Sem
rumo...
Por
Alessandra Leles Rocha
Não há como dissociar trajeto e
objetivo final; pois, se você não sabe o resultado que quer alcançar, também,
não saberá que caminhos trilhar para consegui-lo. Olhando com atenção para esse
momento conjuntural brasileiro isso me parece cada vez mais evidente. De modo
que a espiral de problemas gira em uma velocidade assustadora diante de nossos
olhos sem dar sinais de algum motivo de esperança por dias melhores.

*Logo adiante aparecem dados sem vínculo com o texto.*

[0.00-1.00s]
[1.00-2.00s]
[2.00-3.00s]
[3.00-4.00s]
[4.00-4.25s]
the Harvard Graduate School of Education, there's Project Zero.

Segundo dados da Pnad Contínua (Pesquisa
Nacional por Amostra de Domicílios Contínua) conduzida pelo Instituto
Brasileiro de Geografia e Estatística (IBGE) chegamos a 2021 com um percentual
de aproximadamente 14 milhões de desempregados no país. O que representa um
entrave e tanto para o movimento de recuperação e de alavanca para melhoria dos
índices econômicos.
No entanto, o panorama se agrava
significativamente pelo fato de que o auxílio emergencial, pago durante os
meses de abril a dezembro de 2020 por conta da situação de calamidade pandêmica,
foi finalizado. Como não se chegou a uma nova proposta para atender, ao menos, os
mais necessitados dentro do contingente inicial, manteve-se apenas o pagamento
para os Programas Assistenciais já vigentes, como é o caso do Bolsa Família.

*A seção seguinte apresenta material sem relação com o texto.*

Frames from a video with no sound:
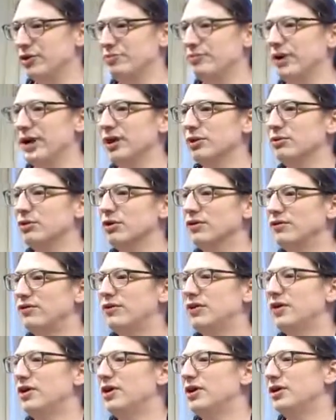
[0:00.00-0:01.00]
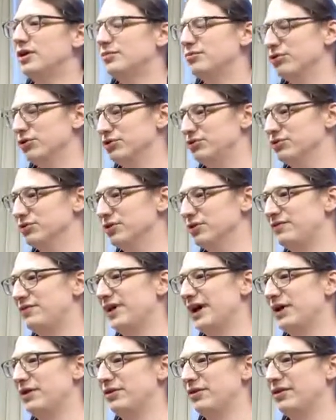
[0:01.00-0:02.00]
in Beowulf, Brodeur
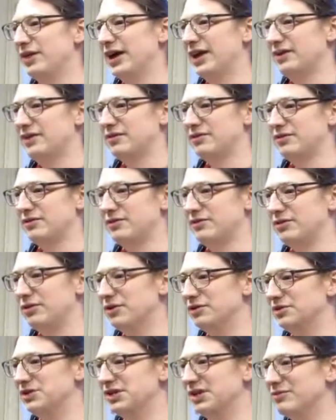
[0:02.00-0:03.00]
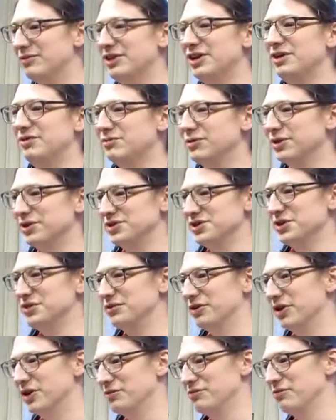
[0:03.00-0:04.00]
found that those limiting words
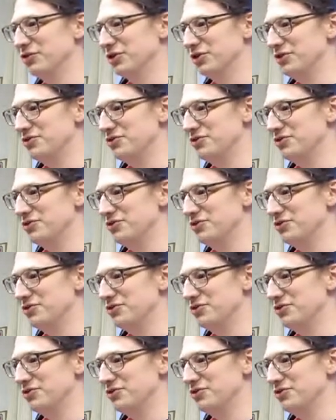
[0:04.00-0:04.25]
are more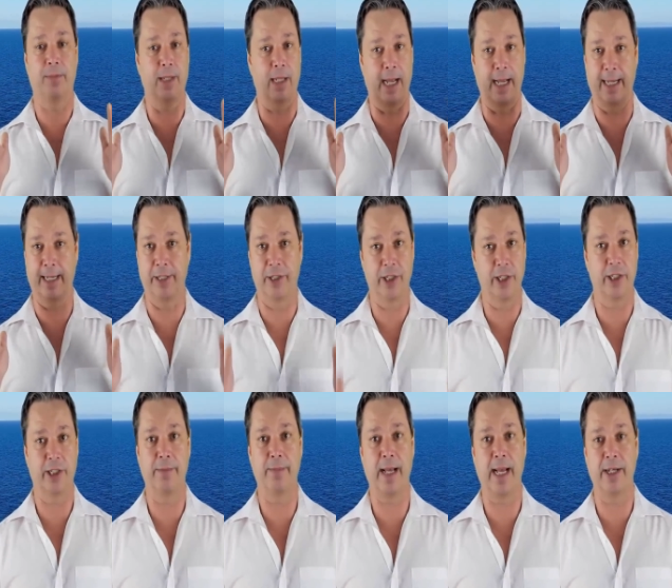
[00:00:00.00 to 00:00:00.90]
I can
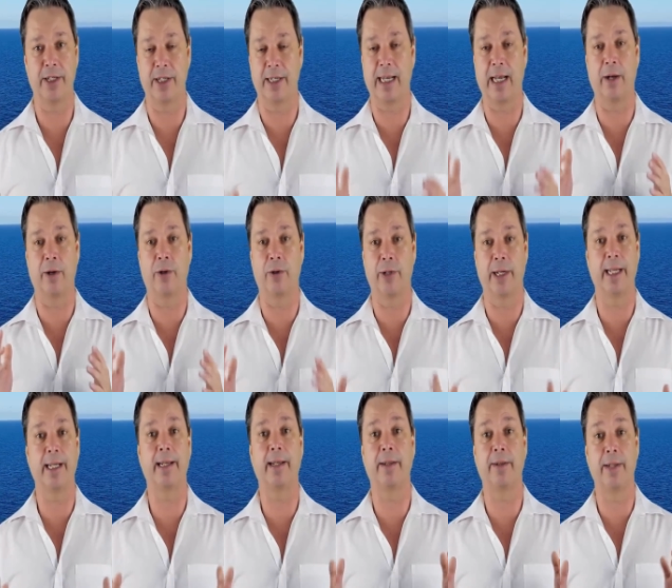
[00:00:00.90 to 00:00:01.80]
just imagine how
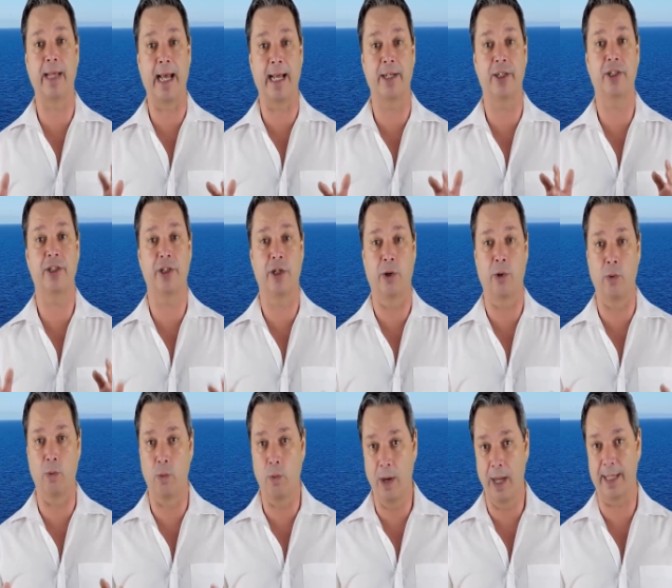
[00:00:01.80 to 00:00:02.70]
great that show
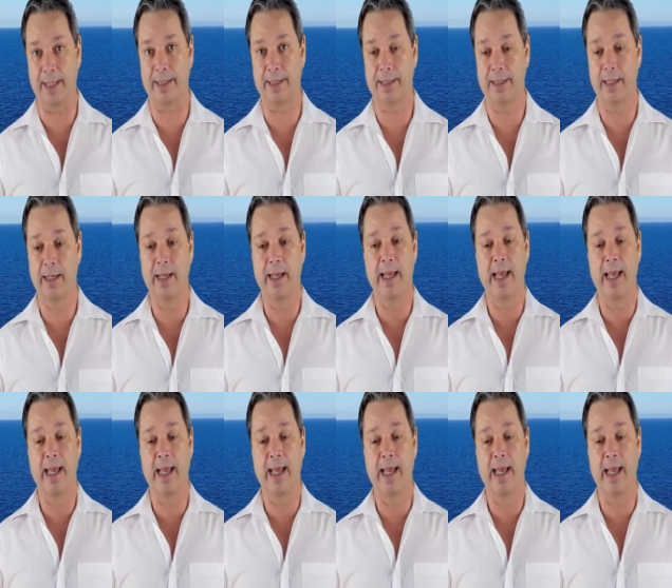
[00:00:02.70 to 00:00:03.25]
was.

Isso significa que a cada intempérie
que surge no horizonte e afeta o campo econômico, a crise social se aprofunda e
ressalta as fronteiras da desigualdade que impactam com severidade o desenvolvimento
e o progresso nacionais. Há uma evidente carência de planejamento para romper
com o ciclo somativo de inação brasileira; haja vista, por exemplo, o fato de que o Produto
Interno Bruto (PIB) cresceu apenas 2,2% entre 2011 a 2020.

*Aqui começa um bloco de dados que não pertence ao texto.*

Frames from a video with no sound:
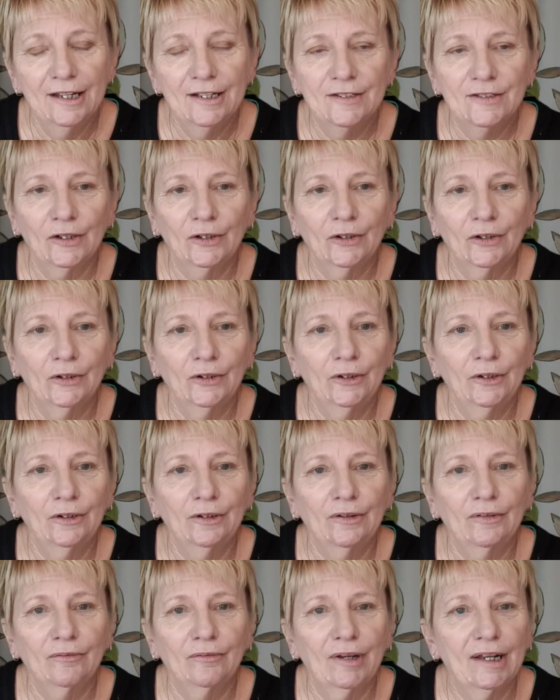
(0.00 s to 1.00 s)
So
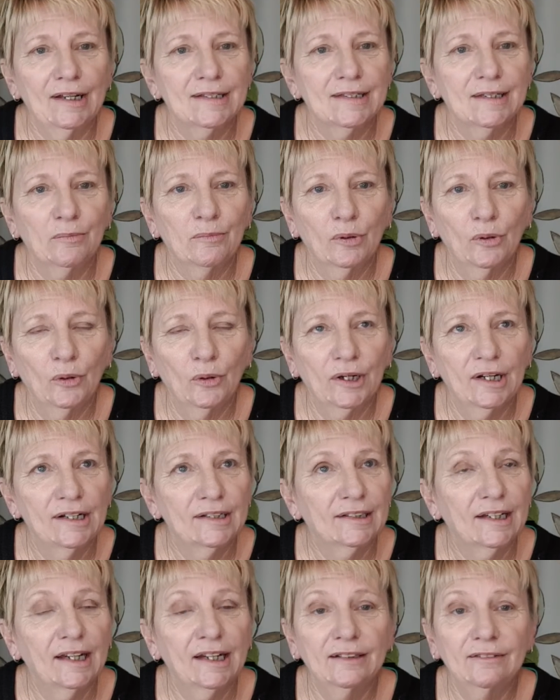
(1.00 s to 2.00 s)
it's
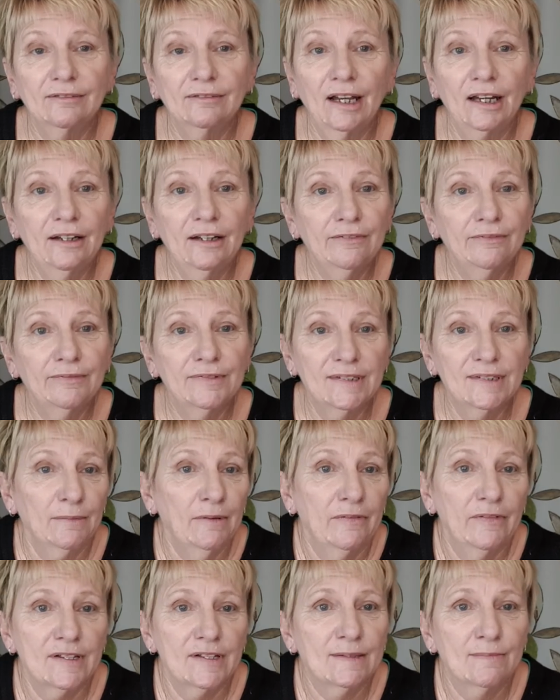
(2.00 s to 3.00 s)
important, and some
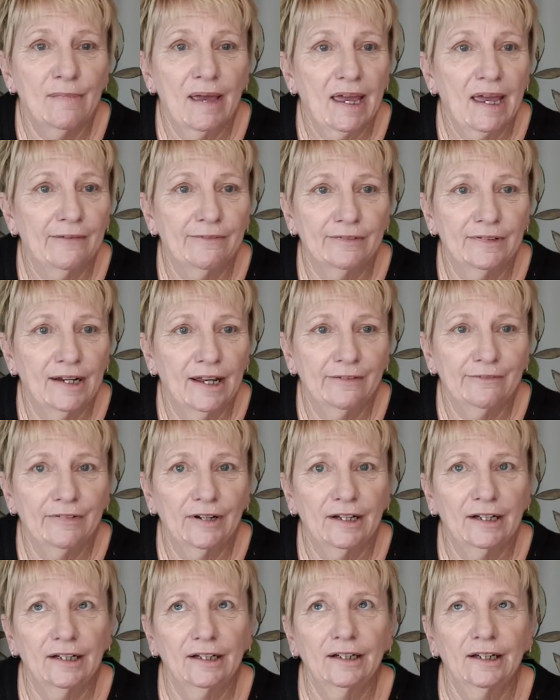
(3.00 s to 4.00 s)
of us may have
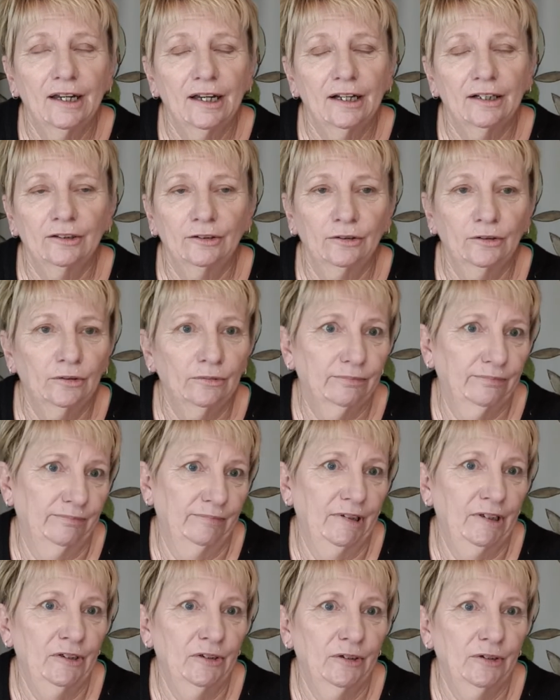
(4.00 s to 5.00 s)
never, you
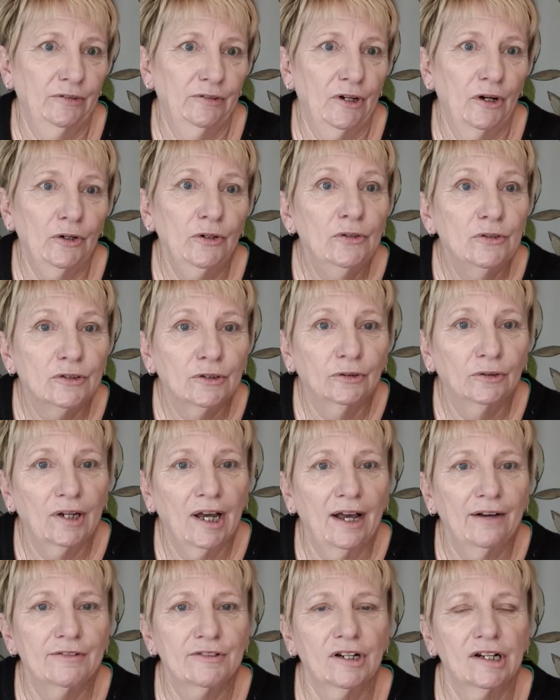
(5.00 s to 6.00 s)
know, known to look
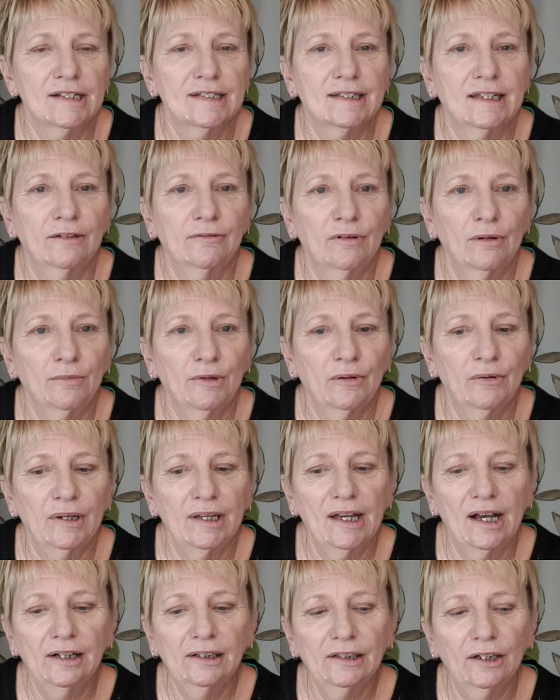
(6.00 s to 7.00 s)
after our skin when we were
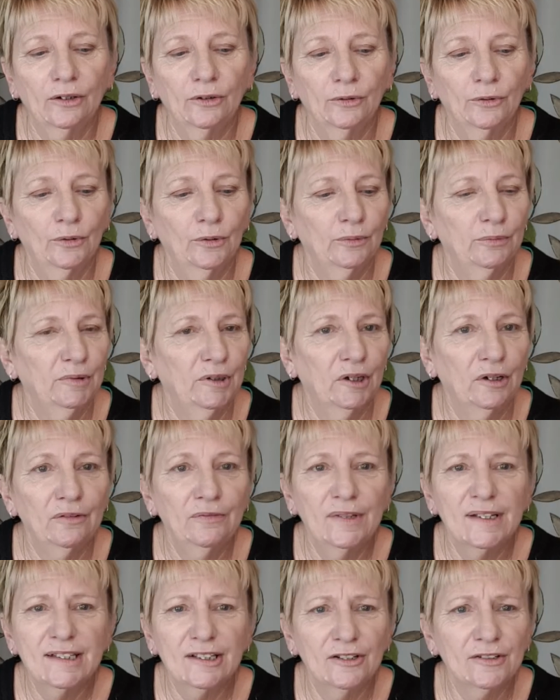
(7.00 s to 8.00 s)
younger, or, you know,
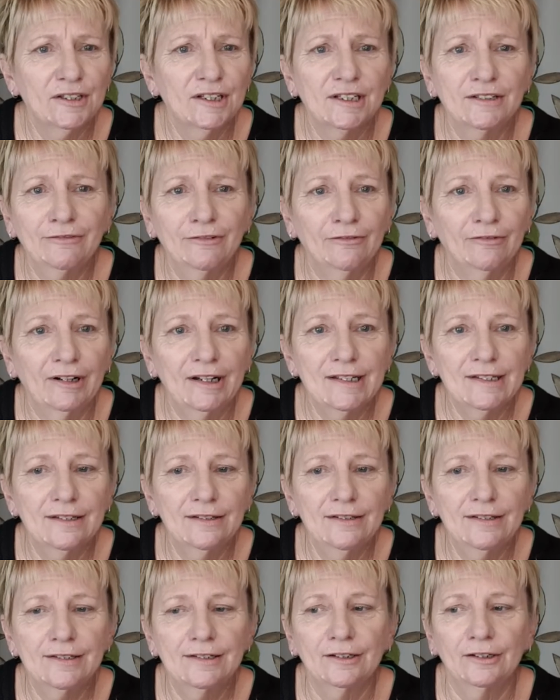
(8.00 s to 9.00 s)
there's lots of different
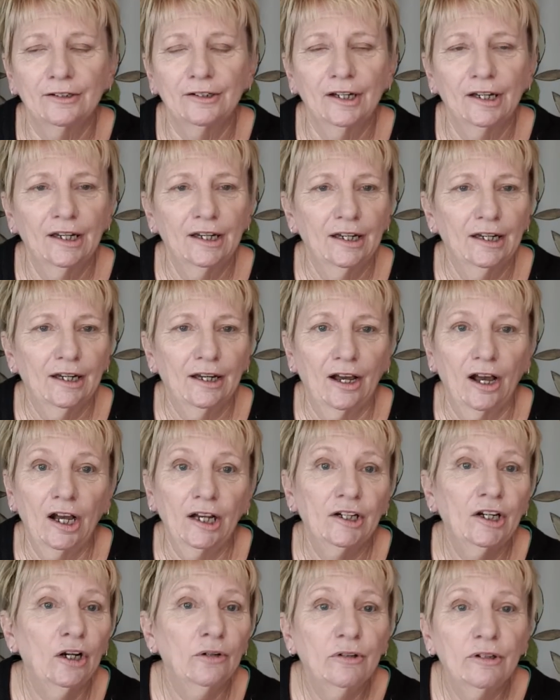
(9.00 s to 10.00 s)
reasons.
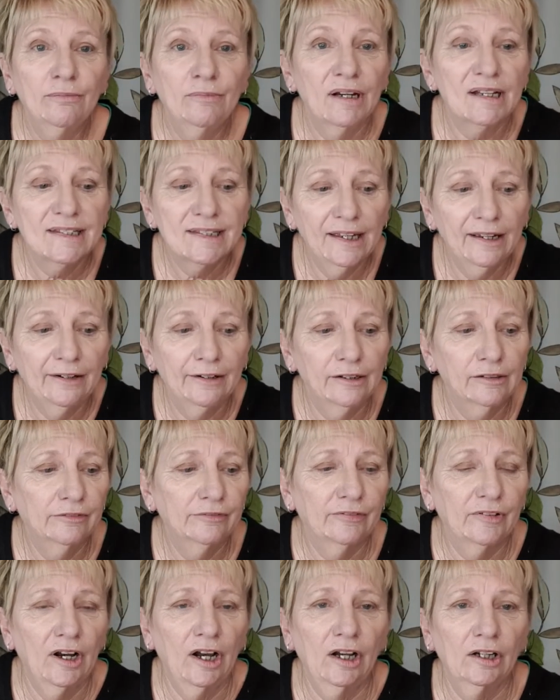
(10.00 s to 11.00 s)
I know with myself,
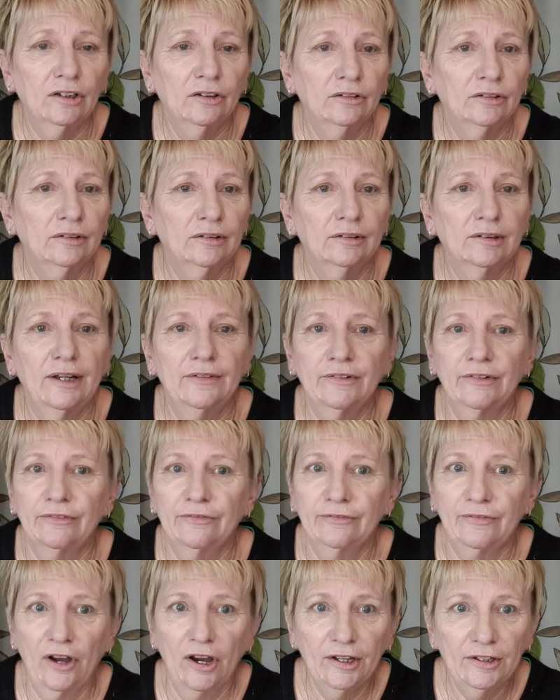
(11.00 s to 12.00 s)
I could never
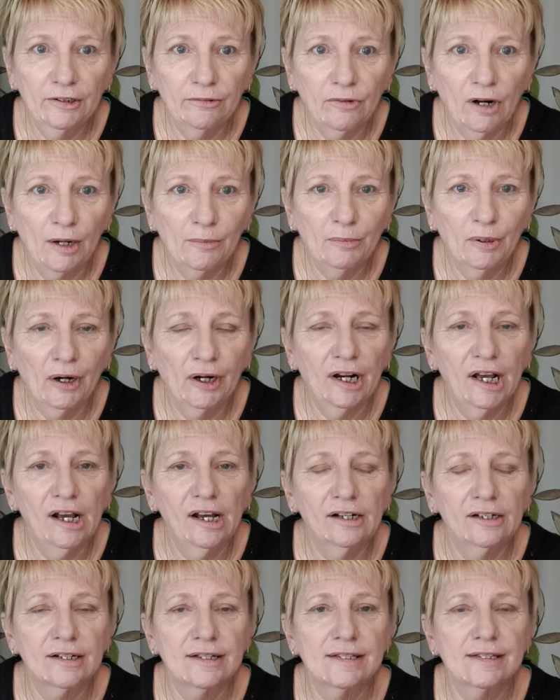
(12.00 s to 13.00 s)
find the right
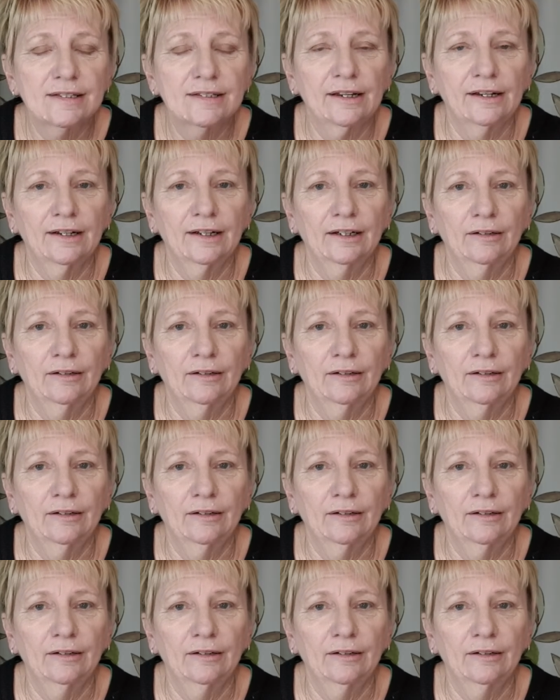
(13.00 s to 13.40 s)
products.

O país parece acostumado a viver
de perdas e não apresenta planejamento algum que contrarie esse fenômeno. As
notícias do dia, por exemplo, trazem uma proposta de demissão voluntária de
cerca de 5000 funcionários do Banco do Brasil, com base no fechamento de 361
unidades, o que inclui 112 agências; e, a notícia de que a Ford encerrará a
produção de veículos em suas fábricas fixadas em nosso território. Portanto,
mais desemprego a vista.
É como se toda a construção de autossuficiência
produtiva que se veio galgando, a duras penas, décadas a fio, encolhesse até o
patamar de sermos apenas importadores de manufaturados. No fundo, o Brasil se
satisfaz com a condição colonialista de produtor/exportador de matérias-primas
e produtos agrícolas.
Entretanto, isso não é o
suficiente para atender as demandas de uma população de mais de 212 milhões de
habitantes, cuja grande maioria habita os centros urbanos e não tem nenhuma
relação com esses setores produtivos. A vida dessas pessoas se concentra nas
expectativas oriundas do universo urbanizado do país. Escolas. Universidades.
Tecnologia. ... Enfim.
Por isso a situação é tão grave. Tamanha
indefinição socioeconômica só faz alimentar um caos de proporções inimaginadas
que pode, inclusive, colocar o país em posição de atraso em décadas se
comparado a outras de mesmo porte. Sem planejamento, sem método, capazes de mitigar
a situação atual, o Brasil desconstrói a sua vitrine de competitividade
internacional e se lança na posição de simples comprador de bens, produtos,
tecnologias e serviços; enquanto, simultaneamente, elimina quaisquer
possibilidades de igualdade e equidade na sua pirâmide social.
Todas essas questões me fazem,
então, pensar que José Saramago tinha mesmo razão, quando manifestou que “O egoísmo pessoal, o comodismo, a falta de
generosidade, as pequenas covardias do cotidiano, tudo isso contribui para essa
perniciosa forma de cegueira mental que consiste em estar no mundo e não ver o
mundo, ou só ver dele o que, em cada momento, for susceptível de servir os
nossos interesses”. Veja que nem essa Pandemia foi capaz de produzir um
efeito transformador para essa prática socioeconômica devastadora; pois, “ sente-se uma insatisfação, sobretudo dos
jovens, perante um mundo que já não oferece nada, só vende! ” (José
Saramago).
Desse modo, a continuar a vagar
assim, nos cabe aguardar para descobrir se algum propósito nesse sentido será realmente
alcançado. Porque a verdade é que “sem
futuro, o presente não serve para nada, é como se não existisse. Pode ser que a
humanidade venha a conseguir viver sem olhos; mas, então, deixará de ser humanidade”.
(José Saramago, Ensaio sobre a Cegueira).